──────── DATASET EXCERPTS ────────

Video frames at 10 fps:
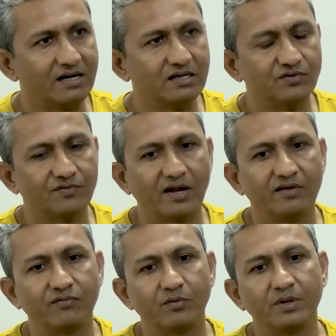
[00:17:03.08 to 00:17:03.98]
lease of
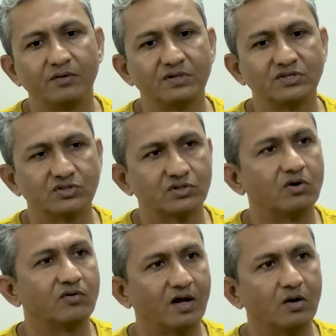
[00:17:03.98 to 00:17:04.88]
life for me, which
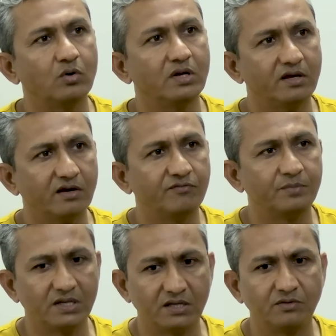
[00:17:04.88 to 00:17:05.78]
Saurav Ganguly gave
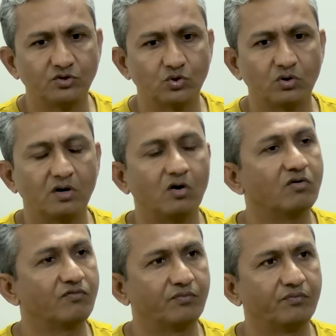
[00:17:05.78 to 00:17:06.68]
me. He showed a lot
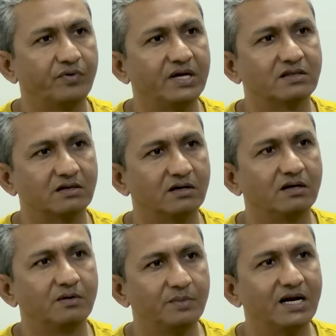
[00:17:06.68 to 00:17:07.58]
of faith
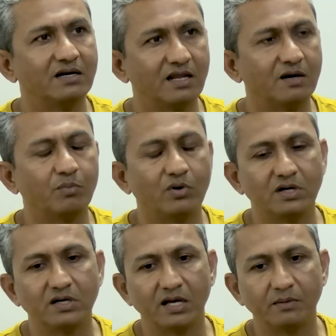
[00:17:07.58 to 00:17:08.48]
in me at that
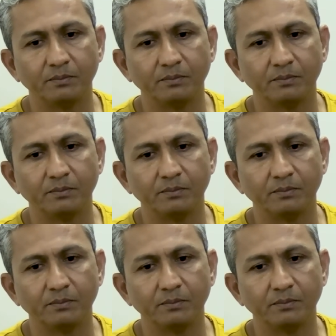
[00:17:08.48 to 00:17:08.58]
point in time.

────────

DIRECTIONS FOR THIS TASK
Write out, word for word, the lines running from the one containing "[00:17:03.98 to 00:17:04.88]" to the end of the data above; the pictures are to be left out.

OUTPUT OF THE TASK
[00:17:03.98 to 00:17:04.88]
life for me, which
[00:17:04.88 to 00:17:05.78]
Saurav Ganguly gave
[00:17:05.78 to 00:17:06.68]
me. He showed a lot
[00:17:06.68 to 00:17:07.58]
of faith
[00:17:07.58 to 00:17:08.48]
in me at that
[00:17:08.48 to 00:17:08.58]
point in time.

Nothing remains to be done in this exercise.